The chapbook meditates on voice, how difficult it is to restrain our voices, how many of our voices are restrained by society. From the very first poem, “Field Notes, Hall of Justice Parking Lot,” the juror longs to talk with the defendant but must not, for fear of being held in contempt of court. The Public Defender claims of the defendant, “his silence is his right” and later, “his silence is his choice,” though it does not seem like a choice. Meanwhile the Public Defender claims, “but me, I talk a lot,” and it’s unclear whether or not he is pleased with his own speech. An entire poem is composed of notes the juror does not write down; the poem is negative space, an absence, what could have been but was not, was held back. In the cento, she writes, “There are no words in our language to say this,” and yet what follows must certainly be the “this” she is saying. In the lament, speaking is one activity among a list of actions the jurors must not make. In the end, the juror prints her verdict on paper, and ultimately only the Forewoman speaks. At every point there is tension between silence and speech; a poem is never entirely one nor the other. A Juror Must Fold in on Herself builds the infinite into each small box. 

All these meditations on silence, all these linguistic explorations of restraining the voice, all these foldings in on herself, open up into a sonnet crown ominously titled “Summons,” where the narrator seeks advice from her late grandmother, a courthouse stenographer, on how to conduct her legally imposed silence. Here it is the narrator who speaks, despite her enforced silence, while the grandmother, called on for advice, remains silent.
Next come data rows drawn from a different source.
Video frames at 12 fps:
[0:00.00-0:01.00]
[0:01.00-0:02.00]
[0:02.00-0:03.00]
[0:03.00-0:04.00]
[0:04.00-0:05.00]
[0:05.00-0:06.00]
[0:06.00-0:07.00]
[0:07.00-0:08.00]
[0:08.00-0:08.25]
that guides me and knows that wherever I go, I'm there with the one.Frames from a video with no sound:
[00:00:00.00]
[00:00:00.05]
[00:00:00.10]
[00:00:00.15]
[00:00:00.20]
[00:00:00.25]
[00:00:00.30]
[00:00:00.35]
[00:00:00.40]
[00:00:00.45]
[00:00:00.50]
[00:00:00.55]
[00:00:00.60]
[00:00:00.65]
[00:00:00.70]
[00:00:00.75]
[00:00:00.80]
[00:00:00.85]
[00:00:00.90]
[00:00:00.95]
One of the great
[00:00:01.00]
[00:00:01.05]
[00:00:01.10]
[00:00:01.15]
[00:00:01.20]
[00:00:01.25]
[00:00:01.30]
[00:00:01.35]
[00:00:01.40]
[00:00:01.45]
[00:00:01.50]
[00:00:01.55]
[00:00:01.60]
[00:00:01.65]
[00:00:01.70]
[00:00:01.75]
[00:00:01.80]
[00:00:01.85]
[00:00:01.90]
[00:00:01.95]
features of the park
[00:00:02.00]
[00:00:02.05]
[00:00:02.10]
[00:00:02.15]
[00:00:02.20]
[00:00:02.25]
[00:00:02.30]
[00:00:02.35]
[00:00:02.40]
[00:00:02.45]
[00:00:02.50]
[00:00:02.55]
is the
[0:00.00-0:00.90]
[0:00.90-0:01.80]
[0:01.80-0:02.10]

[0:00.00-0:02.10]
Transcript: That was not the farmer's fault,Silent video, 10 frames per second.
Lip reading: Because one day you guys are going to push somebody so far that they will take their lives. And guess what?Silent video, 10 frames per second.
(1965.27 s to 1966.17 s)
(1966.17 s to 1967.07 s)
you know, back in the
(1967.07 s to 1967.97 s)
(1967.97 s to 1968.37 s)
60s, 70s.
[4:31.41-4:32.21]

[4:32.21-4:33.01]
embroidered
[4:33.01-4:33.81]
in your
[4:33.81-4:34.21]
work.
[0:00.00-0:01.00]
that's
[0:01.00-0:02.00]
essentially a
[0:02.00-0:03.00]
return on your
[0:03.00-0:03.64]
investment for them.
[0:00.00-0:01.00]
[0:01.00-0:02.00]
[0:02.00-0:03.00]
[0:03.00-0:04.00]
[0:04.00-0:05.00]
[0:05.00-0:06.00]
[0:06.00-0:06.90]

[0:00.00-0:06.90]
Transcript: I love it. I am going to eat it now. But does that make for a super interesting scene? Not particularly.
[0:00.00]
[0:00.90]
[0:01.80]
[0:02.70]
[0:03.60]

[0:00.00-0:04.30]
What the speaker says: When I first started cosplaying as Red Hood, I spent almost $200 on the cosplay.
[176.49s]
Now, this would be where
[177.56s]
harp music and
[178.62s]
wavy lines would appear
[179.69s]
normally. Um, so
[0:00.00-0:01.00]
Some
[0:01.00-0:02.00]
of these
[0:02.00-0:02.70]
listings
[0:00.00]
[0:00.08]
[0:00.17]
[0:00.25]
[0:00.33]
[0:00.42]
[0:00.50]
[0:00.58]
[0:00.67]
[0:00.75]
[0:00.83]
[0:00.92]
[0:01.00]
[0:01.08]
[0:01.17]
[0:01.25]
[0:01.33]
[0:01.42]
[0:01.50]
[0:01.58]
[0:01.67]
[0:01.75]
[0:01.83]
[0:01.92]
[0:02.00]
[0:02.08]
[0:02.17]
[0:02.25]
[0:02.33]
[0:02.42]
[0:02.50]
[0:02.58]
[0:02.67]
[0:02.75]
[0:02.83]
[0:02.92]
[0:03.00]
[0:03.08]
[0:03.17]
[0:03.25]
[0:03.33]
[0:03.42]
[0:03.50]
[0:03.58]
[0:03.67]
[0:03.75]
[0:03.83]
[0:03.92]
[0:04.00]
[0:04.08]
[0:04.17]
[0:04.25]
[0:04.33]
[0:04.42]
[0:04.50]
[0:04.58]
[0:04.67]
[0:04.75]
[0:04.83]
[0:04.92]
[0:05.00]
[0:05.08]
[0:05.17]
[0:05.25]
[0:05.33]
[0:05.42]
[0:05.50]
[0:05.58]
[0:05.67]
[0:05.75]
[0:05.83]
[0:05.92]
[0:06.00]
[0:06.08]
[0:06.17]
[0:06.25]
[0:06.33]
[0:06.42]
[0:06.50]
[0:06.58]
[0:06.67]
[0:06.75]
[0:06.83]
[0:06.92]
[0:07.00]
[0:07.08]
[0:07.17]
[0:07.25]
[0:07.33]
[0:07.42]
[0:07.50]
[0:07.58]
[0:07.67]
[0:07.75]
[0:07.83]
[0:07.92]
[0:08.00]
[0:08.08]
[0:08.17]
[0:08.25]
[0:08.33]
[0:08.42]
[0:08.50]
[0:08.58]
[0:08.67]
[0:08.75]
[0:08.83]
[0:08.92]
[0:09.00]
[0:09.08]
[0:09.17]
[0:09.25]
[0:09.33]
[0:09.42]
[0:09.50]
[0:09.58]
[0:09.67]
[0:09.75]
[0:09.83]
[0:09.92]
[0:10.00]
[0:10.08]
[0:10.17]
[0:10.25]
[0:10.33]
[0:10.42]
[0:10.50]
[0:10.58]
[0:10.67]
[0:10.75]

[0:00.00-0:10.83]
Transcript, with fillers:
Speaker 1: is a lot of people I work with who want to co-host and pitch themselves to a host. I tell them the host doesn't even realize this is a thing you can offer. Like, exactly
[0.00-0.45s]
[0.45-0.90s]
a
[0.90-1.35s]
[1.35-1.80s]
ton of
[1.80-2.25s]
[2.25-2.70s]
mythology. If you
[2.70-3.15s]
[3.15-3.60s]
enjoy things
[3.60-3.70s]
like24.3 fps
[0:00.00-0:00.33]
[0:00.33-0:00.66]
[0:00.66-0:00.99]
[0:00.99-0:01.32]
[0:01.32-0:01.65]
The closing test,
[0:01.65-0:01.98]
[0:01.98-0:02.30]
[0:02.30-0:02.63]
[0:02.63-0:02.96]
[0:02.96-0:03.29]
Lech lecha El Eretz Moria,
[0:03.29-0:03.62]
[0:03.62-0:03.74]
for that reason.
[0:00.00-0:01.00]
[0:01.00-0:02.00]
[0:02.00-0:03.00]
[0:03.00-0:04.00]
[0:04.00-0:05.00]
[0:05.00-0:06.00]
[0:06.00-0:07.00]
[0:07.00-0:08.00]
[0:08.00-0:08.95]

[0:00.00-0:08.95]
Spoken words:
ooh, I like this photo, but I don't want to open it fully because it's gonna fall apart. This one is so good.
Here we truly meet the narrator for the first time, see the fuller fabric of her life intertwined through her grandmother’s, and we see in parallel the humanization of the legal proceedings. The play of the title, the narrator invoking the presence of her dead ancestor and the court requiring one’s presence, emphasizes this entwining.

Though the grandmother does not give advice, the collection ultimately does, ending on two sonnets titled, “Advice for the Ghost Ship Jurors,” addressing the fire that broke out in an artists’ collective in Oakland in 2016 and killed 36 people. These final poems emphasize the jurors’ humanity in the face of mass, senseless tragedy. As readers trapped in my own small boxes, perhaps enduring forced silences of our own, these final poems serve as reminders that we are jurors of mass, mass tragedy. They urge us to expand. While this collection may resonate particularly well in our time of quarantine and a renewed social awareness of injustice, irreconcilable tragedies are a permanent feature of our lives, and McClung’s treatise with these poems is that we must not lose our humanity when we respond to them, and we must never descend into silence.